======== Material for the task

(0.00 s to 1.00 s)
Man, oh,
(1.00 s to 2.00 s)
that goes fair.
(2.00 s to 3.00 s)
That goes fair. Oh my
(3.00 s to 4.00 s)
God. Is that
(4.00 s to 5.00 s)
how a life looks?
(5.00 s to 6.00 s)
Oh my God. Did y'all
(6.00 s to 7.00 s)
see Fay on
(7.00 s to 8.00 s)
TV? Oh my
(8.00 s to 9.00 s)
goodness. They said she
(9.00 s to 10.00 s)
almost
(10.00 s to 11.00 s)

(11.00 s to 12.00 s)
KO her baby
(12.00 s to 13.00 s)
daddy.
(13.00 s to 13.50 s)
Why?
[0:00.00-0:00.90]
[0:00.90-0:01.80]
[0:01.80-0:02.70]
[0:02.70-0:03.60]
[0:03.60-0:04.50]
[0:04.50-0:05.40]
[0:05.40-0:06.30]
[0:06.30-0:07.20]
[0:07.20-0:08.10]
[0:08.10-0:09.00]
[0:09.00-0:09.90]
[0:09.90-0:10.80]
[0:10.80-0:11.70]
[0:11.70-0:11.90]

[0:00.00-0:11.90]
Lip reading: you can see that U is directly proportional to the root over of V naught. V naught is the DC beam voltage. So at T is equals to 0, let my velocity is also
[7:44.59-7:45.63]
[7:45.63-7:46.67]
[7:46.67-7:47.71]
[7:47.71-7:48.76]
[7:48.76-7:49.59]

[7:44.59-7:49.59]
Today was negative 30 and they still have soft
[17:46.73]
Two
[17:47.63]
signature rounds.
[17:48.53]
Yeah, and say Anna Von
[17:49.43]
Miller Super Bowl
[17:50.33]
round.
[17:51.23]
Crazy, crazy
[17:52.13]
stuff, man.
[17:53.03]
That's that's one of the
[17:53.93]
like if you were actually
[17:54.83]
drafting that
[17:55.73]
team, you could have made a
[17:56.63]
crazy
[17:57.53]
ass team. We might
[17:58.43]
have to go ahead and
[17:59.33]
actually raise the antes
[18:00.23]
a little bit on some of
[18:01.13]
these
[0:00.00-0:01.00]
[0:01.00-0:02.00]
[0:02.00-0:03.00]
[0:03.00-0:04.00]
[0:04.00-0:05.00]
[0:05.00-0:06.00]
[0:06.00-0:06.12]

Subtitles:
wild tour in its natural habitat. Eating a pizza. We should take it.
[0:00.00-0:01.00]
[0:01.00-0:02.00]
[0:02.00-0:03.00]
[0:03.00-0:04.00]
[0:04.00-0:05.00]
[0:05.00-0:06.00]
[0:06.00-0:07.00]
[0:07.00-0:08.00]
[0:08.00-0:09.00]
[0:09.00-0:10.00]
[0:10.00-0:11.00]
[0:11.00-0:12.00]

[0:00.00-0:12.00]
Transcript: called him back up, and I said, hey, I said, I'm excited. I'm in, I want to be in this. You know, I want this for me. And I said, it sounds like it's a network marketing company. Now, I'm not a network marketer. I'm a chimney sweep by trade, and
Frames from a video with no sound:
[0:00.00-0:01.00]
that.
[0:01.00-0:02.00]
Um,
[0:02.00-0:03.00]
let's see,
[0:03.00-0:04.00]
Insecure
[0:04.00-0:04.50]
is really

================

> **What to produce**
Nothing in the records may change; write them out again in full.

> **Output below**
(0.00 s to 1.00 s)
Man, oh,
(1.00 s to 2.00 s)
that goes fair.
(2.00 s to 3.00 s)
That goes fair. Oh my
(3.00 s to 4.00 s)
God. Is that
(4.00 s to 5.00 s)
how a life looks?
(5.00 s to 6.00 s)
Oh my God. Did y'all
(6.00 s to 7.00 s)
see Fay on
(7.00 s to 8.00 s)
TV? Oh my
(8.00 s to 9.00 s)
goodness. They said she
(9.00 s to 10.00 s)
almost
(10.00 s to 11.00 s)

(11.00 s to 12.00 s)
KO her baby
(12.00 s to 13.00 s)
daddy.
(13.00 s to 13.50 s)
Why?
[0:00.00-0:00.90]
[0:00.90-0:01.80]
[0:01.80-0:02.70]
[0:02.70-0:03.60]
[0:03.60-0:04.50]
[0:04.50-0:05.40]
[0:05.40-0:06.30]
[0:06.30-0:07.20]
[0:07.20-0:08.10]
[0:08.10-0:09.00]
[0:09.00-0:09.90]
[0:09.90-0:10.80]
[0:10.80-0:11.70]
[0:11.70-0:11.90]

[0:00.00-0:11.90]
Lip reading: you can see that U is directly proportional to the root over of V naught. V naught is the DC beam voltage. So at T is equals to 0, let my velocity is also
[7:44.59-7:45.63]
[7:45.63-7:46.67]
[7:46.67-7:47.71]
[7:47.71-7:48.76]
[7:48.76-7:49.59]

[7:44.59-7:49.59]
Today was negative 30 and they still have soft
[17:46.73]
Two
[17:47.63]
signature rounds.
[17:48.53]
Yeah, and say Anna Von
[17:49.43]
Miller Super Bowl
[17:50.33]
round.
[17:51.23]
Crazy, crazy
[17:52.13]
stuff, man.
[17:53.03]
That's that's one of the
[17:53.93]
like if you were actually
[17:54.83]
drafting that
[17:55.73]
team, you could have made a
[17:56.63]
crazy
[17:57.53]
ass team. We might
[17:58.43]
have to go ahead and
[17:59.33]
actually raise the antes
[18:00.23]
a little bit on some of
[18:01.13]
these
[0:00.00-0:01.00]
[0:01.00-0:02.00]
[0:02.00-0:03.00]
[0:03.00-0:04.00]
[0:04.00-0:05.00]
[0:05.00-0:06.00]
[0:06.00-0:06.12]

Subtitles:
wild tour in its natural habitat. Eating a pizza. We should take it.
[0:00.00-0:01.00]
[0:01.00-0:02.00]
[0:02.00-0:03.00]
[0:03.00-0:04.00]
[0:04.00-0:05.00]
[0:05.00-0:06.00]
[0:06.00-0:07.00]
[0:07.00-0:08.00]
[0:08.00-0:09.00]
[0:09.00-0:10.00]
[0:10.00-0:11.00]
[0:11.00-0:12.00]

[0:00.00-0:12.00]
Transcript: called him back up, and I said, hey, I said, I'm excited. I'm in, I want to be in this. You know, I want this for me. And I said, it sounds like it's a network marketing company. Now, I'm not a network marketer. I'm a chimney sweep by trade, and
Frames from a video with no sound:
[0:00.00-0:01.00]
that.
[0:01.00-0:02.00]
Um,
[0:02.00-0:03.00]
let's see,
[0:03.00-0:04.00]
Insecure
[0:04.00-0:04.50]
is really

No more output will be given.